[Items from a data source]
______________________________

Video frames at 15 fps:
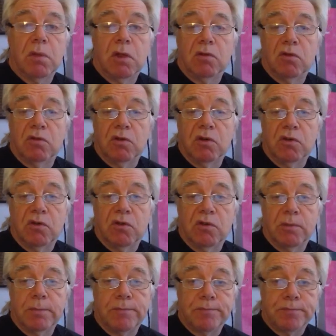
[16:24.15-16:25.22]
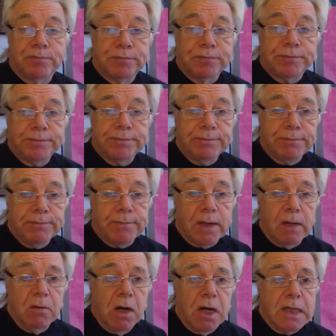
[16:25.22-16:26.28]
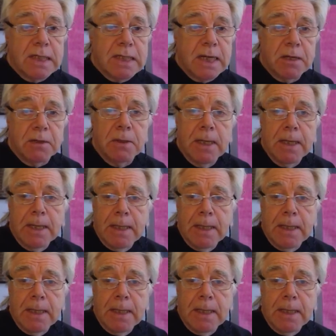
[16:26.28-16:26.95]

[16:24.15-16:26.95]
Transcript: motorists. Right, so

______________________________

• **TASK STATEMENT**: Each record should be copied exactly, and each image left out.

• **RESPONSE TO THE TASK**:
Video frames at 15 fps:
[16:24.15-16:25.22]
[16:25.22-16:26.28]
[16:26.28-16:26.95]

[16:24.15-16:26.95]
Transcript: motorists. Right, so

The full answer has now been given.